WHAT THE TASK REQUIRES — Transcribe the data that follows without changing a word, and omit the pictures.

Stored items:
···
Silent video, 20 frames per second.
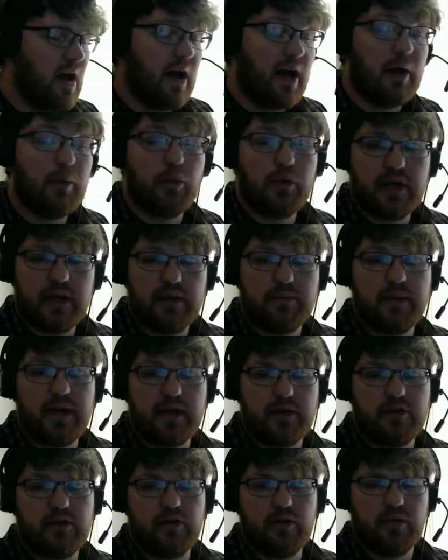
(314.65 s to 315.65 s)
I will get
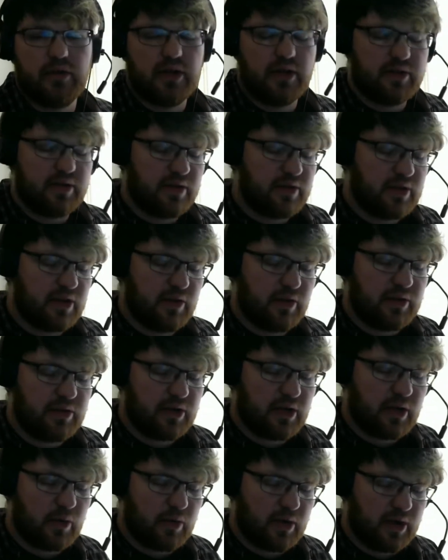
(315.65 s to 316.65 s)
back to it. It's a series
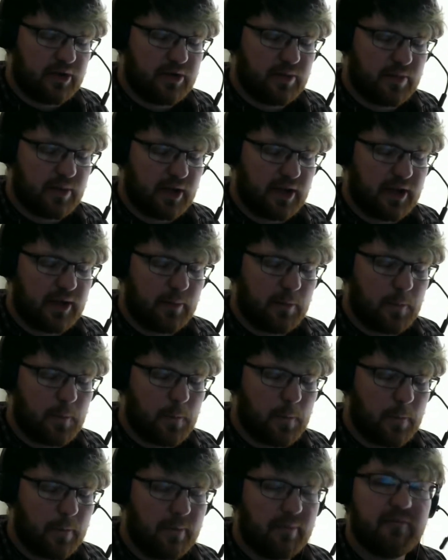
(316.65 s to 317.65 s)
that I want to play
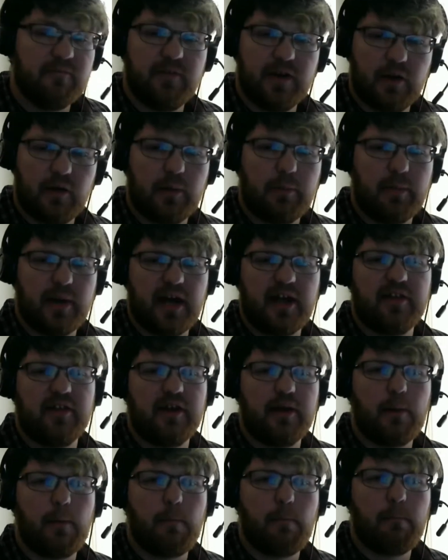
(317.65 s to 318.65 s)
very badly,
···
SOLUTION TO THIS TASK —
Silent video, 20 frames per second.
(314.65 s to 315.65 s)
I will get
(315.65 s to 316.65 s)
back to it. It's a series
(316.65 s to 317.65 s)
that I want to play
(317.65 s to 318.65 s)
very badly,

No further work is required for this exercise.